Life Lessons

Dani

If you look up Dani’s book, Racing to Death, on Amazon this is what you’ll see.

Daniela Daniels was well-known in northern Europe as one of the first female motorcycle racers until a horrific accident took her life on the racetrack.
When the ambulance arrived, she was revived but stayed in a coma for the next month. When she awoke, her memory was gone.  While doctors expected her to need care for the rest of her life, this story tells about her journey to a complete recovery. Her true story recounts her thoughts coming out of the coma and during her recovery to living a second life.

What you won’t read about is her impact on me.

I met Dani in my Memoir Writers group in The Villages.   I joined the group in the fall of 2022 about two months after Ruth died.  Dani joined a couple of months later.

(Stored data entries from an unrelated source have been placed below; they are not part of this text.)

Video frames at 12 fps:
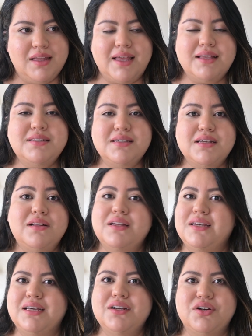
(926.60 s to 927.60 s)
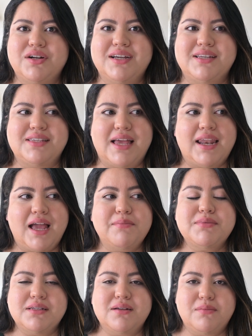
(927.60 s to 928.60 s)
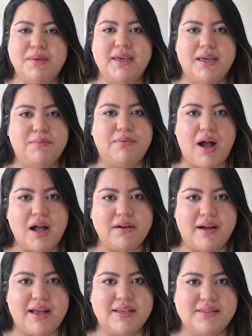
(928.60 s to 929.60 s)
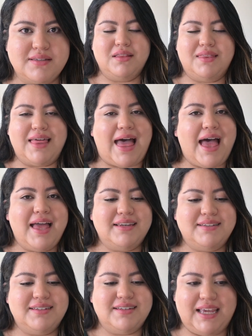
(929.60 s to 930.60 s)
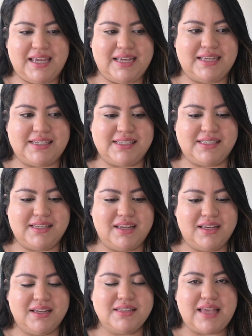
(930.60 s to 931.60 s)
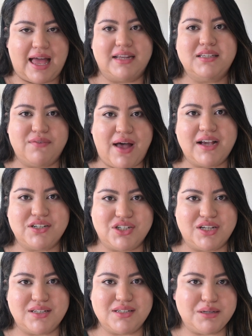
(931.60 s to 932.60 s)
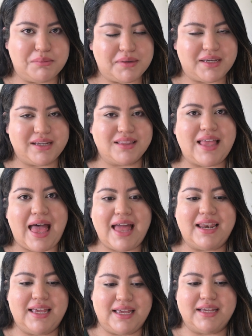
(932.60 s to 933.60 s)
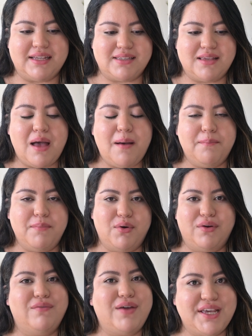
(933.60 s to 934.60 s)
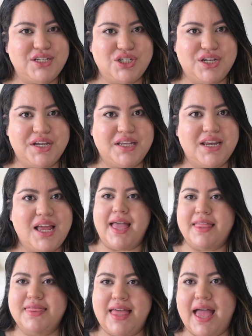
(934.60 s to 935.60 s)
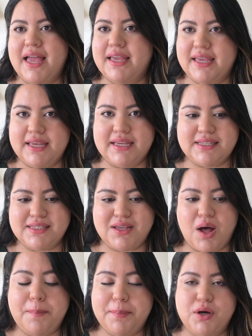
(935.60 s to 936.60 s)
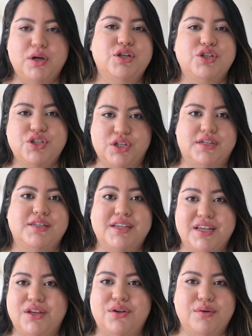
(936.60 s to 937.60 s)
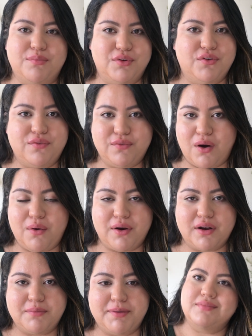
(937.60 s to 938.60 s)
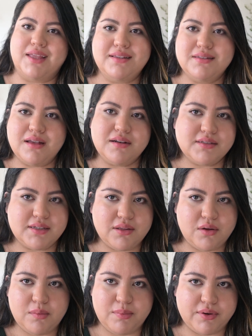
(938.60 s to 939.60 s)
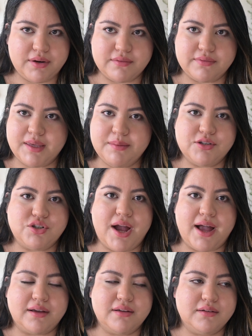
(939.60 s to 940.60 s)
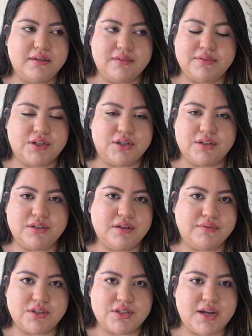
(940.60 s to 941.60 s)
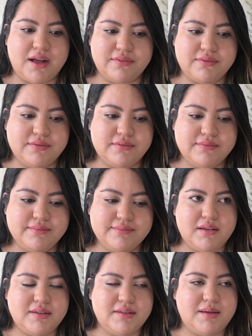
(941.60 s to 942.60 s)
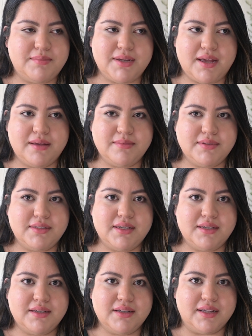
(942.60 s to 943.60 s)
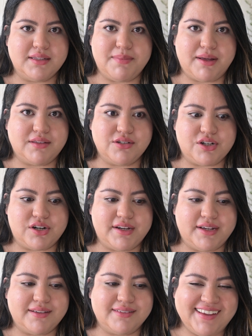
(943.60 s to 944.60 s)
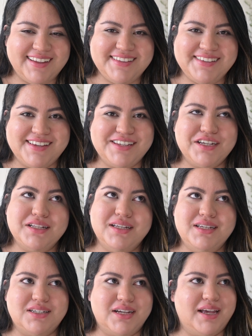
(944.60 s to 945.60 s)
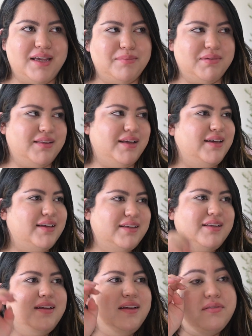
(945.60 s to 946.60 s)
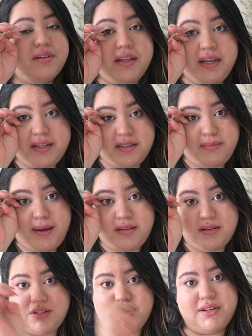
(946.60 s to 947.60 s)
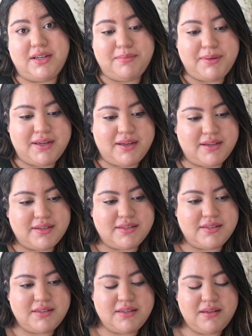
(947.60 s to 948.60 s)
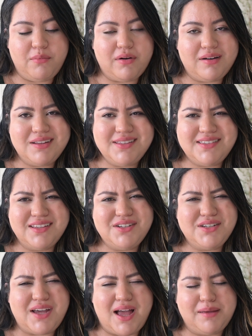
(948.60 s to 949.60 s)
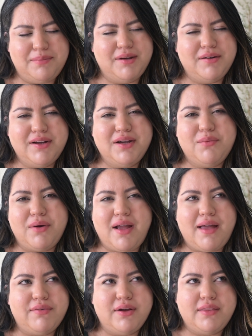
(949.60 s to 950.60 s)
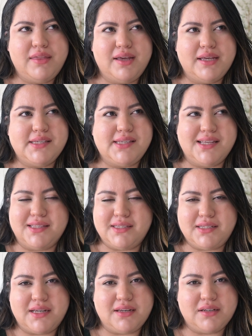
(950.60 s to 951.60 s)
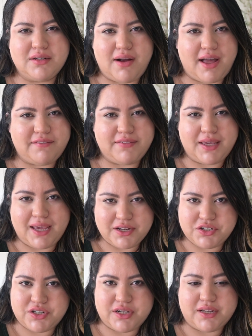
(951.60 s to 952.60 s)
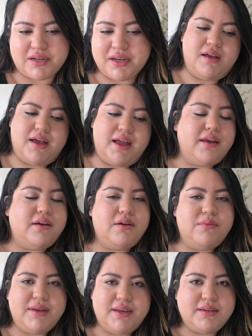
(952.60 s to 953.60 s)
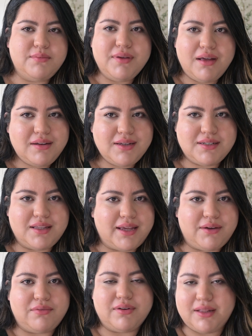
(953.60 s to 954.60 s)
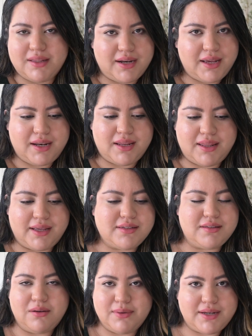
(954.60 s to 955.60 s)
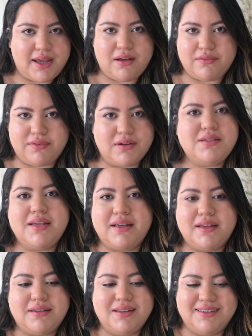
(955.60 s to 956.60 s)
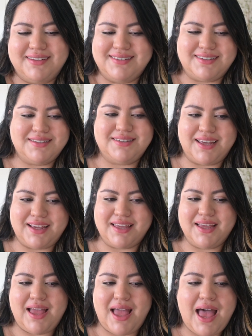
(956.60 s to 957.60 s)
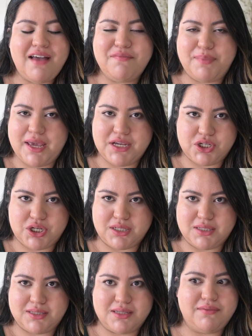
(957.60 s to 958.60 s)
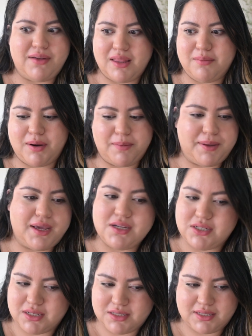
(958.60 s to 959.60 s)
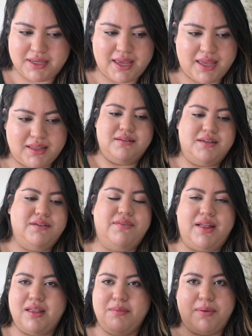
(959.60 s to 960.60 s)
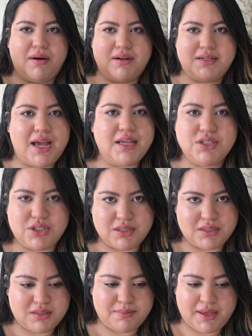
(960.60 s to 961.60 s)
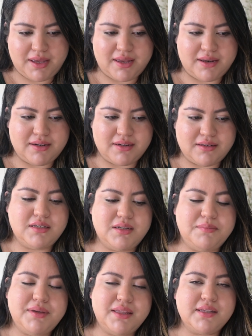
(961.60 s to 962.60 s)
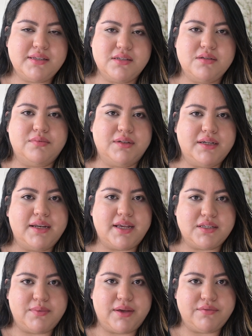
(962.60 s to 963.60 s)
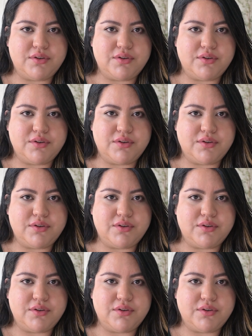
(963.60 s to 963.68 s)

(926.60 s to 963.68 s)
that's still an increase and I'm still making progress. That is satisfaction to me. That is motivation, and that is a push to continue to move forward. That's honestly the whole point of keeping track of your stuff. Sometimes it's about the journey. It's such a cliche, but like it really is about the journey because we're in such a time period where everything is instant gratification. I don't know. We all need to like reel it in and like slow it down for a second and just like have patience, develop our patience again, develop our attention span. To me, this is a really nice way of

I was seeking input on how to publish a book. I’d been writing a blog for five years and wanted to put a book together. She was writing a book and came to the group seeking advice as well.  I shared a blog post each week and she shared a portion of her book. I don’t know if she had a title when she began, but she had a fascinating story.

She was born in Grand Rapids, Michigan and lived there until she was twelve.  That’s when her parents divorced and she moved to Bonn, Germany with her mom.  Her dad moved to Italy.  After the move she became fluent in both German and Italian.  English became her third language.

Somewhere along the way, she fell in love with motorcycles and started racing.  Forty years ago, on April 26, 1995, she was leading a race when she crashed and was considered dead at the scene.  Medical personnel revived her, but she was in a coma for several weeks.  When she woke up, she didn’t know who or where she was.  It took her five years to gather all her memory bits.

She originally wrote her story in German.  She was translating her work to English when she started sharing it with us.  She struggled with her oral presentation and occasionally asked one of the group’s leaders, or me, to read on her behalf.  I hung on every word.

It was her description of death that impacted me most.  She had died in a crash just like Ruth.  She described her death as being “peaceful”.  She felt “warm”.  She “wasn’t afraid”. I found comfort in her words.  I cried a bit as her story unfolded. Many of us did.

A second man, Don, joined us last year.  He was putting a book together too.  He had been declared dead on three different occasions and was writing a book about his experience.  He died two different times during surgery and a third time when he was struck by lightning.  He, too, described the process as peaceful.

I’ve spoken to at least another half dozen people who’ve experienced something similar.  Some saw a bright light.  Some looked back to see themselves lying quietly in a bed or an operating table.  One Viet Nam vet saw himself propped up against a tree after stepping on a land mine.  I can’t explain their experiences, but I find them comforting.

I’ve written about several instances when I believe Ruth stepped back into my life or visited one of the kids.  I can’t explain it; I just believe it. She wants us to know everything’s ok.

After Dani’s reading about the moment of her death, I asked if I could have a copy.  This is a portion of what she sent.  I assume it’s in her book.

The moment of death was quite unspectacular, it was undramatic to the extent of being quite disappointing, I mean, nothing happened!

I was just dead.

There were no angels, no lights at the end of a tunnel, no tunnel at all, no soft white clouds, no harps or rhapsodies, no beautiful figures enclosed in white mist, no birds singing, no warm breeze, no special comfort – not even uncomfort nor heat nor pain – I mean really nothing – someone just turned the lights off – and that was it.

My life ended in a heartbeat, what a choice of words, but that is exactly what I remember about the moment of death. It happened so suddenly:

One moment I was alive and the next I was dead, and that was all ..…

I just simply died, my heart stopped beating, my blood stopped churning thru my veins, my systems just quit working and that was it.

It did take a moment for my brain to realize what had happened, to understand that life was over, so I did still feel something. That’s why for a few split seconds I was still thinking – I was still conscious. There was no pain, no anxiety or fear, no remorse, no longing, no repent.

I was still conscious to a certain extent.

But I had no thoughts like: “I should have…I could have…” There was no review of my life either, not even the most important moments of my life ….it was just over, life was over without any big commotion, it was no big deal, it was just over.

If you know me, and my family, you know that today is my oldest son, David’s, birthday.  He turns fifty.  Fifty years ago, was Easter Sunday. David was born at 10:07 p.m.  That moment was the true beginning of Ruth’s and my family.  When we saw him, we loved him.  That’s the first time I experienced love at first sight.  I felt it again with the births of Elizabeth, Michael, Brady, Eva, and Young Jackson James.

Ruth’s death, like David’s birth, changed my life forever.  They are distinctly different emotions, but I’m learning to accept the entire process.

Dani didn’t know it.  She still doesn’t. But she helped me get through the most difficult time in my life.  I’ll always be grateful, and I won’t ever forget.